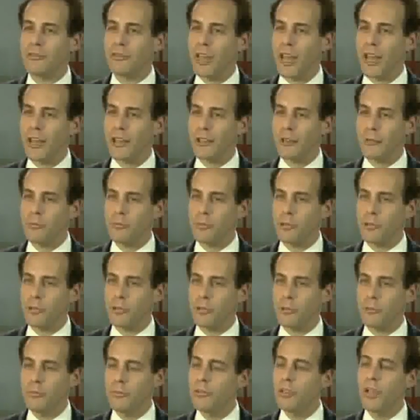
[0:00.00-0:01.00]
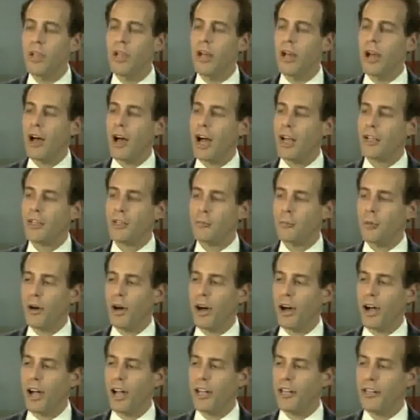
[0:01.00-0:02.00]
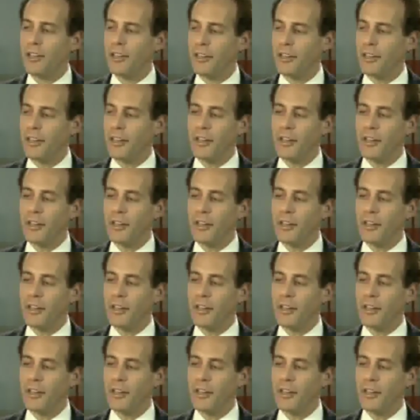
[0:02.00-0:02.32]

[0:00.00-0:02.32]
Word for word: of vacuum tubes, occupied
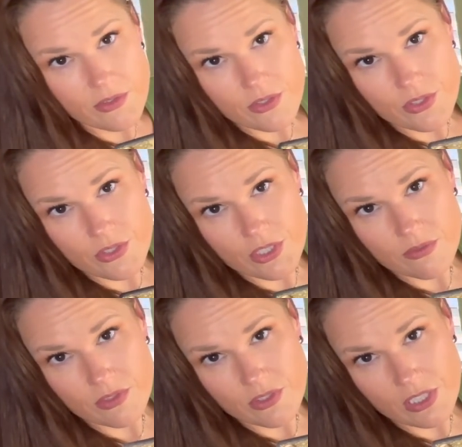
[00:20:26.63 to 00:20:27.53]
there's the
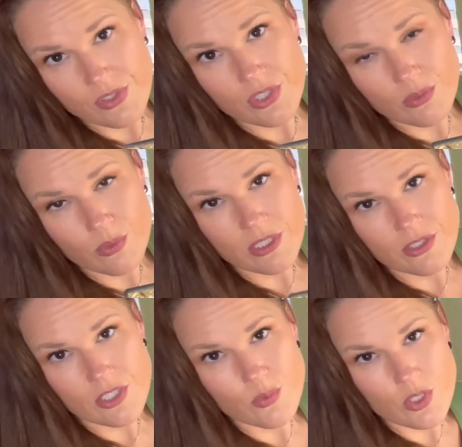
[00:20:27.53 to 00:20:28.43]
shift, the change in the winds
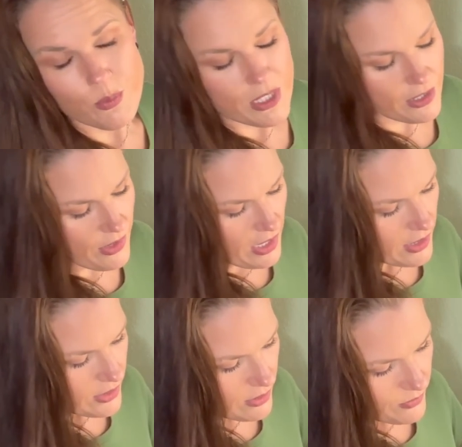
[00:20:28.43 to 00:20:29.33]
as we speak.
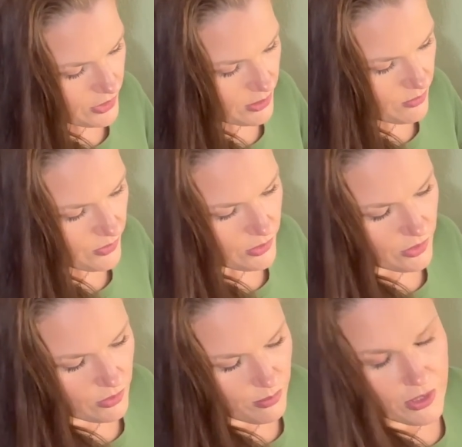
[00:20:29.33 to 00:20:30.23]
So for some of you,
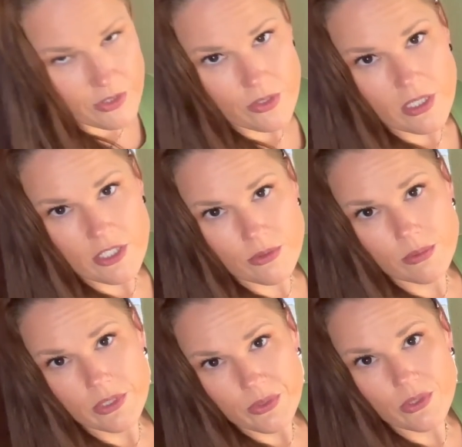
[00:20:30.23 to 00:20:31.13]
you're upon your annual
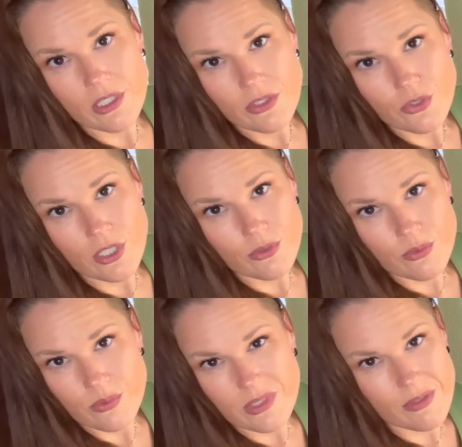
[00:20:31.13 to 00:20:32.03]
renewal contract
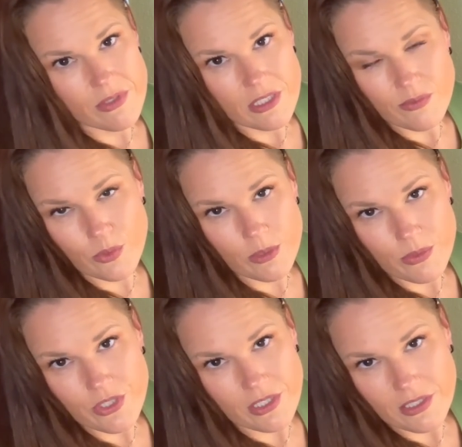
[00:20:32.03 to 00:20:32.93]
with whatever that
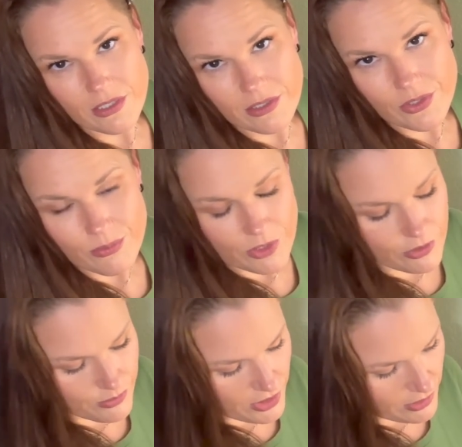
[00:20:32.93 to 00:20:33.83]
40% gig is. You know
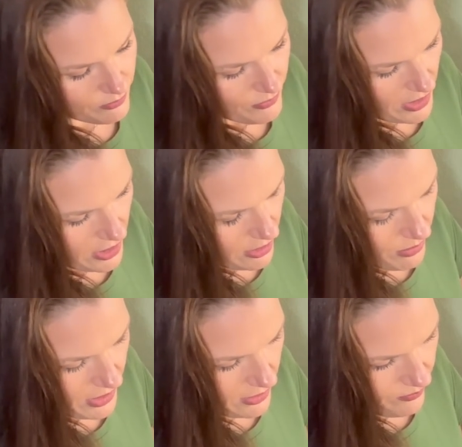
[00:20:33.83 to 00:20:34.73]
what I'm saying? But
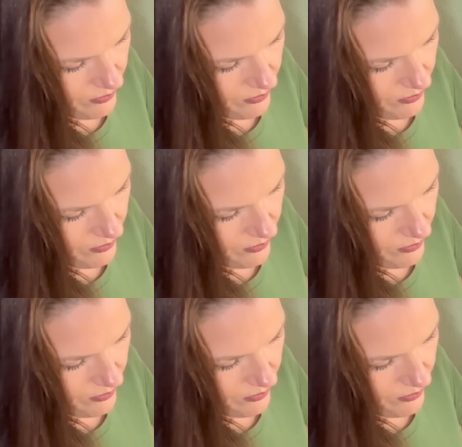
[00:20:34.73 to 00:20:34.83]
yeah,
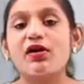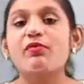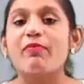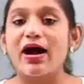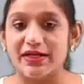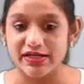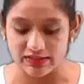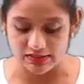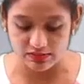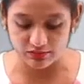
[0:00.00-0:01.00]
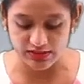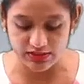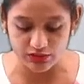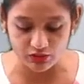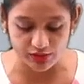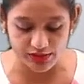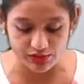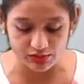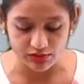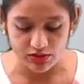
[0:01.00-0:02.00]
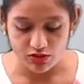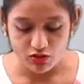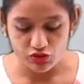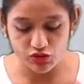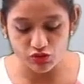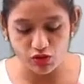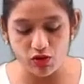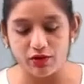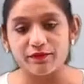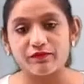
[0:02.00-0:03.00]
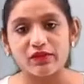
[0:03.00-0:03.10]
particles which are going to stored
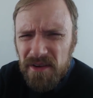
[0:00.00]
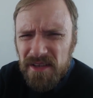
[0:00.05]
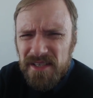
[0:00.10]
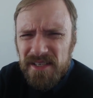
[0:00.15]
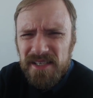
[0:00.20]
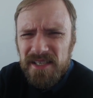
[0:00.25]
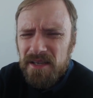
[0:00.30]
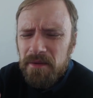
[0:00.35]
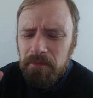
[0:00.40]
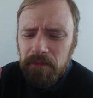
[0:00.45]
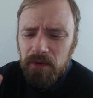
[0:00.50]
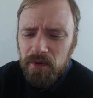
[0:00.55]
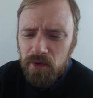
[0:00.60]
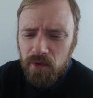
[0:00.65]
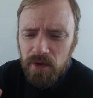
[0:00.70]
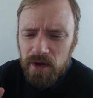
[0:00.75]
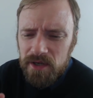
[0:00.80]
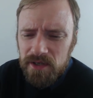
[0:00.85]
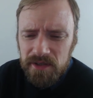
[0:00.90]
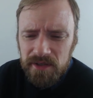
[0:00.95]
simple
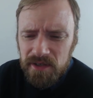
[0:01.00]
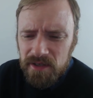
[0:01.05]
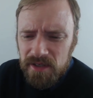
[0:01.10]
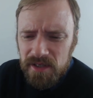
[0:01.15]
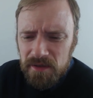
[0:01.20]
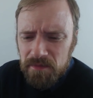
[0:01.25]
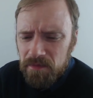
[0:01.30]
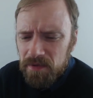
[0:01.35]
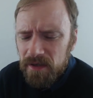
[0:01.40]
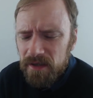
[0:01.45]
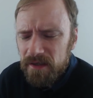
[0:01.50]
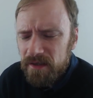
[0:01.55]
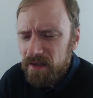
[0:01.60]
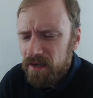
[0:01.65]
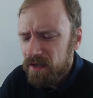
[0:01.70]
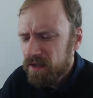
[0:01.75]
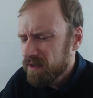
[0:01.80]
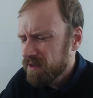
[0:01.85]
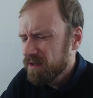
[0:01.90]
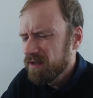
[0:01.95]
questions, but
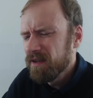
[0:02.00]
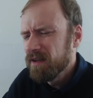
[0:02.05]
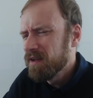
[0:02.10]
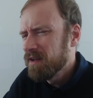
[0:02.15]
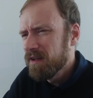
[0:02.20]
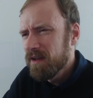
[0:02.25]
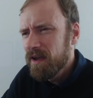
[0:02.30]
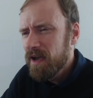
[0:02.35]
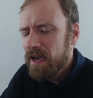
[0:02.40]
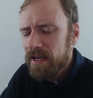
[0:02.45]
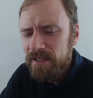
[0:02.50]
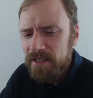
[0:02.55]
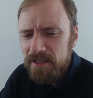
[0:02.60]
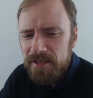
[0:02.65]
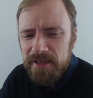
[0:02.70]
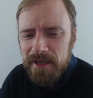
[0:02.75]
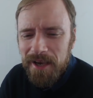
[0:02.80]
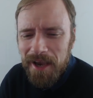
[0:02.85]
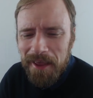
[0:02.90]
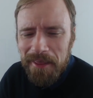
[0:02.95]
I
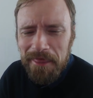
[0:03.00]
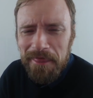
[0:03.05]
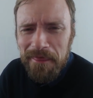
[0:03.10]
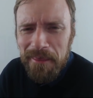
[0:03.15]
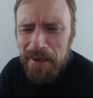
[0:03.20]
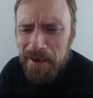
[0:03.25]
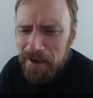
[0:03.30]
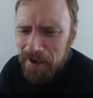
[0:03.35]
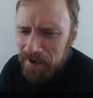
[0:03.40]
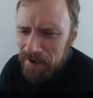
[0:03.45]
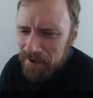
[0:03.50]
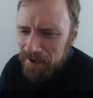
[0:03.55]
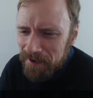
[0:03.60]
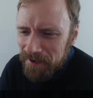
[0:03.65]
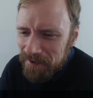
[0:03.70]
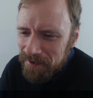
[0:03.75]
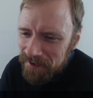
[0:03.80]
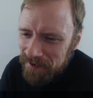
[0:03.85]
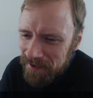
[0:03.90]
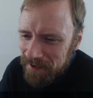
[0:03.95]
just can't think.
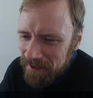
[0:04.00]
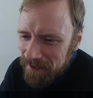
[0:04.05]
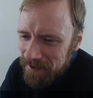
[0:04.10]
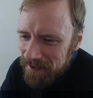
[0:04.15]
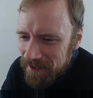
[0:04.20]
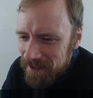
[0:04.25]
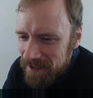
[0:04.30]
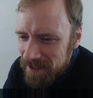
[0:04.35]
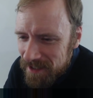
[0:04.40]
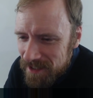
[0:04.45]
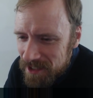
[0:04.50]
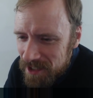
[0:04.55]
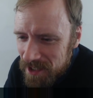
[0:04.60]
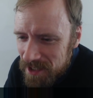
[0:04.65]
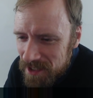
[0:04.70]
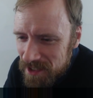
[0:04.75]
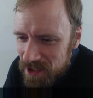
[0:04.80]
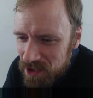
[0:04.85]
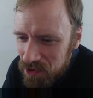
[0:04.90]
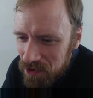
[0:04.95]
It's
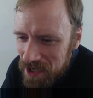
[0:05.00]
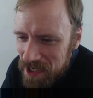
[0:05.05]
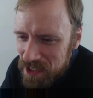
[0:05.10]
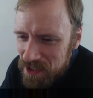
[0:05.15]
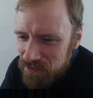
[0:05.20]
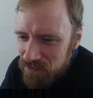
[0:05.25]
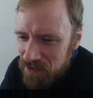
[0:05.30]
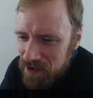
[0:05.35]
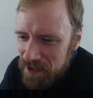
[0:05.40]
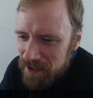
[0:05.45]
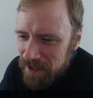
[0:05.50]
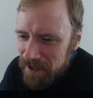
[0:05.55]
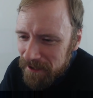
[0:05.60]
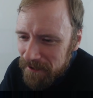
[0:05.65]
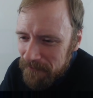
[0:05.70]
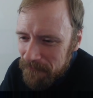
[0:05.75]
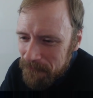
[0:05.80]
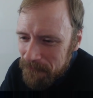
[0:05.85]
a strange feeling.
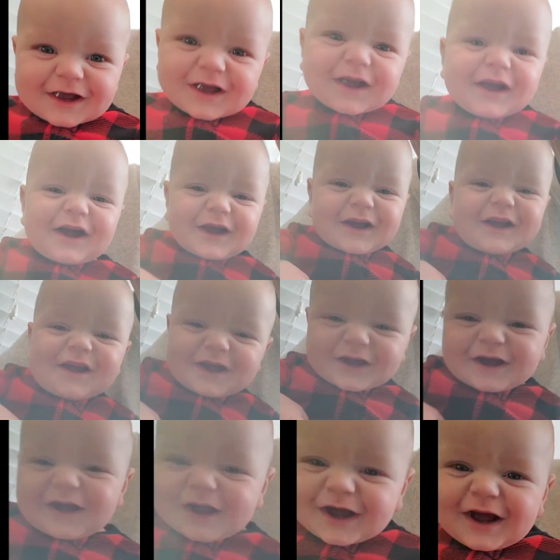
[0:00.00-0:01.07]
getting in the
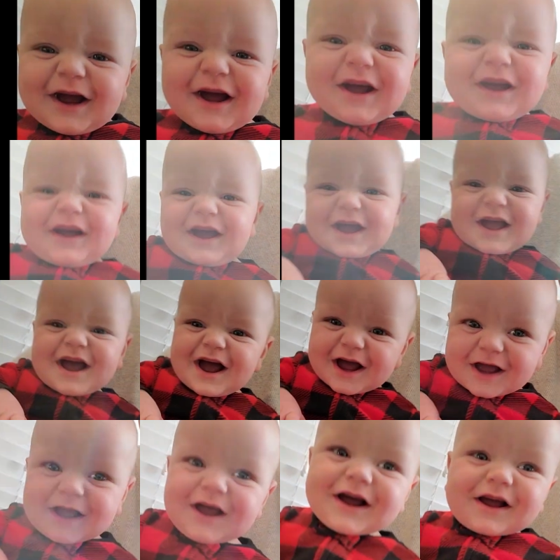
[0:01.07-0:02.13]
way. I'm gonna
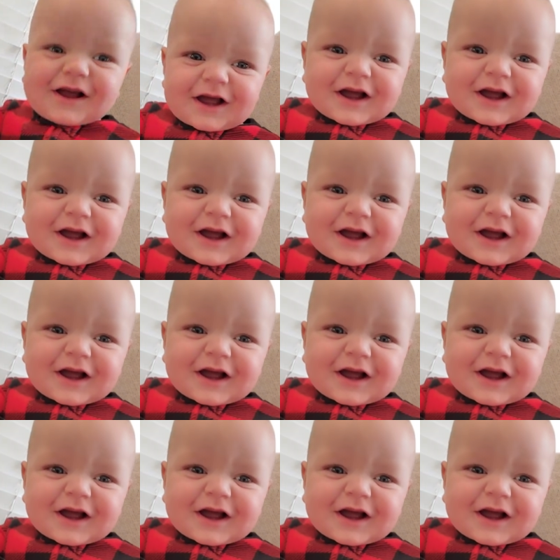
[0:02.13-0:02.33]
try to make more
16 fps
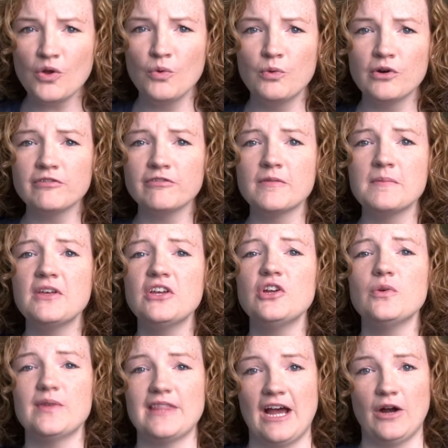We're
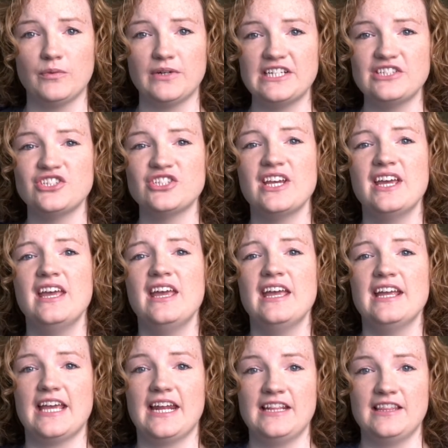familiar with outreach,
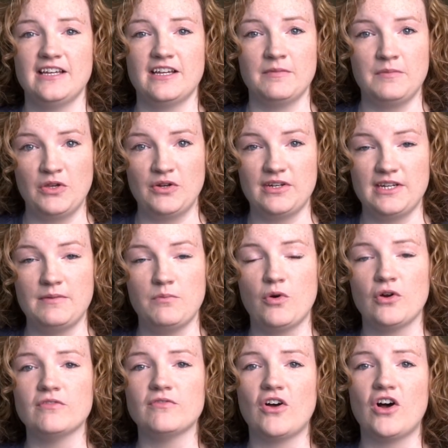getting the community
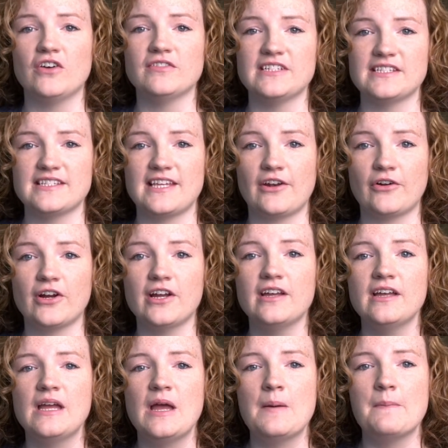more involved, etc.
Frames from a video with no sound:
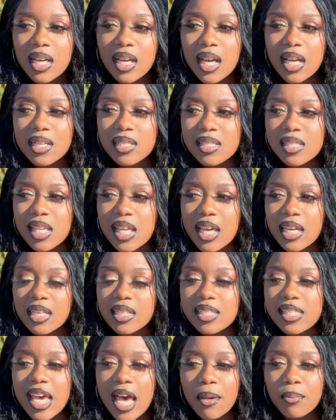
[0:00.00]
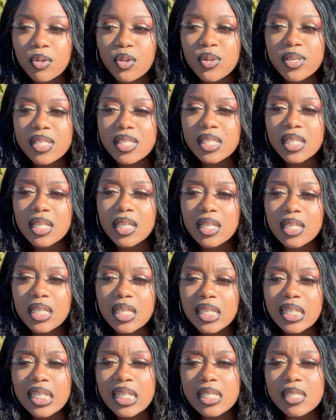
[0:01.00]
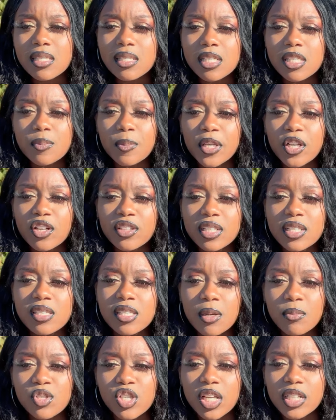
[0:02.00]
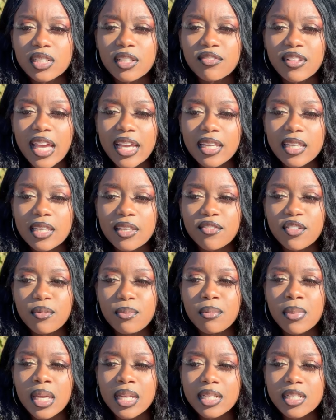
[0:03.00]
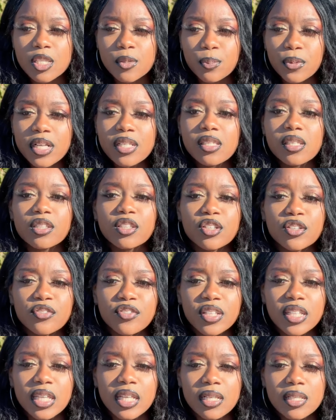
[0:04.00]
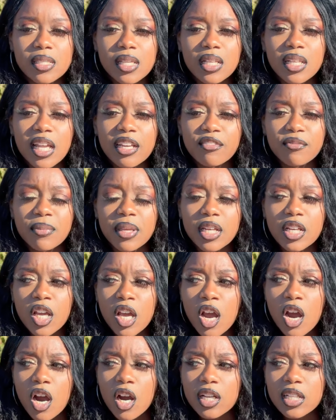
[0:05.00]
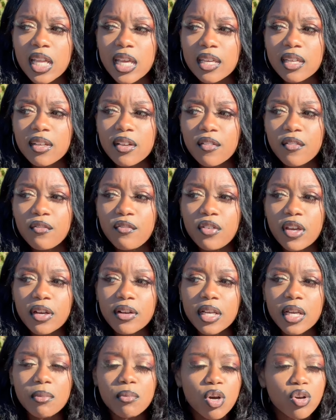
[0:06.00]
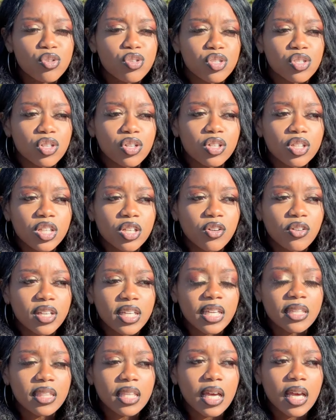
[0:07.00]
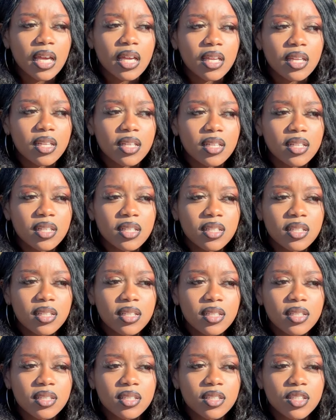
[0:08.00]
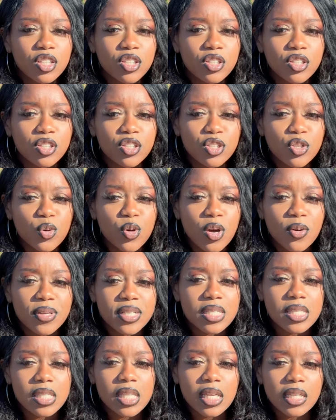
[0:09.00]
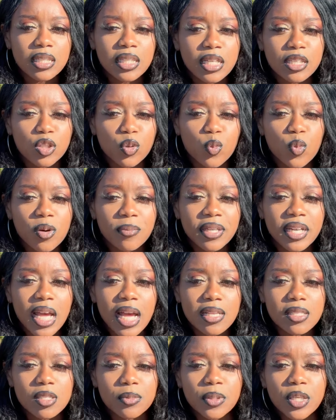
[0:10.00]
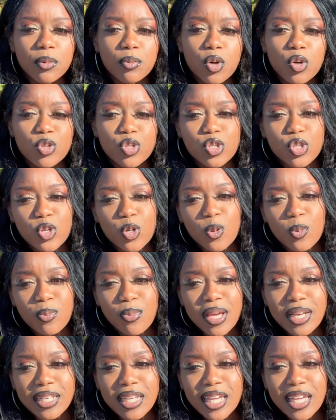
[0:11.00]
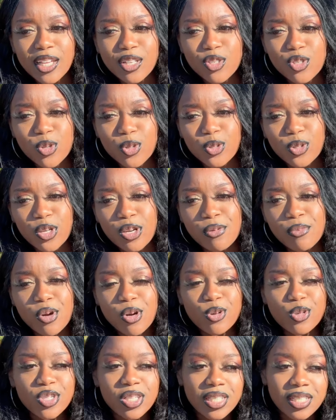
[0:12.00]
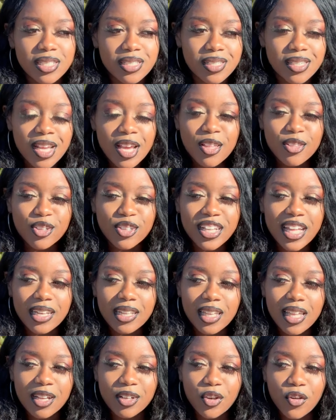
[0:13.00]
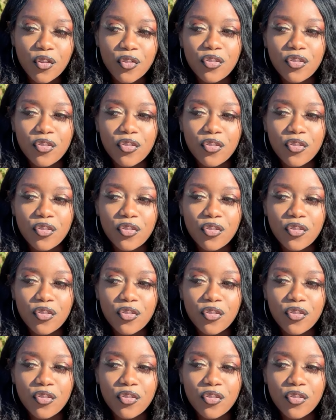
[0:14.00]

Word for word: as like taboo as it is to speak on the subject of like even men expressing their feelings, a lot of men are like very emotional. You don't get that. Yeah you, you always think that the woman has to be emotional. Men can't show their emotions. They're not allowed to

Task instructions:
Look back at the data above, then output exactly the lines from the line holding "Word for word: of vacuum tubes, occupied" up to and including the line holding "[0:02.00-0:03.00]". Leave out the pictures.

Answer box:
Word for word: of vacuum tubes, occupied
[00:20:26.63 to 00:20:27.53]
there's the
[00:20:27.53 to 00:20:28.43]
shift, the change in the winds
[00:20:28.43 to 00:20:29.33]
as we speak.
[00:20:29.33 to 00:20:30.23]
So for some of you,
[00:20:30.23 to 00:20:31.13]
you're upon your annual
[00:20:31.13 to 00:20:32.03]
renewal contract
[00:20:32.03 to 00:20:32.93]
with whatever that
[00:20:32.93 to 00:20:33.83]
40% gig is. You know
[00:20:33.83 to 00:20:34.73]
what I'm saying? But
[00:20:34.73 to 00:20:34.83]
yeah,
[0:00.00-0:01.00]
[0:01.00-0:02.00]
[0:02.00-0:03.00]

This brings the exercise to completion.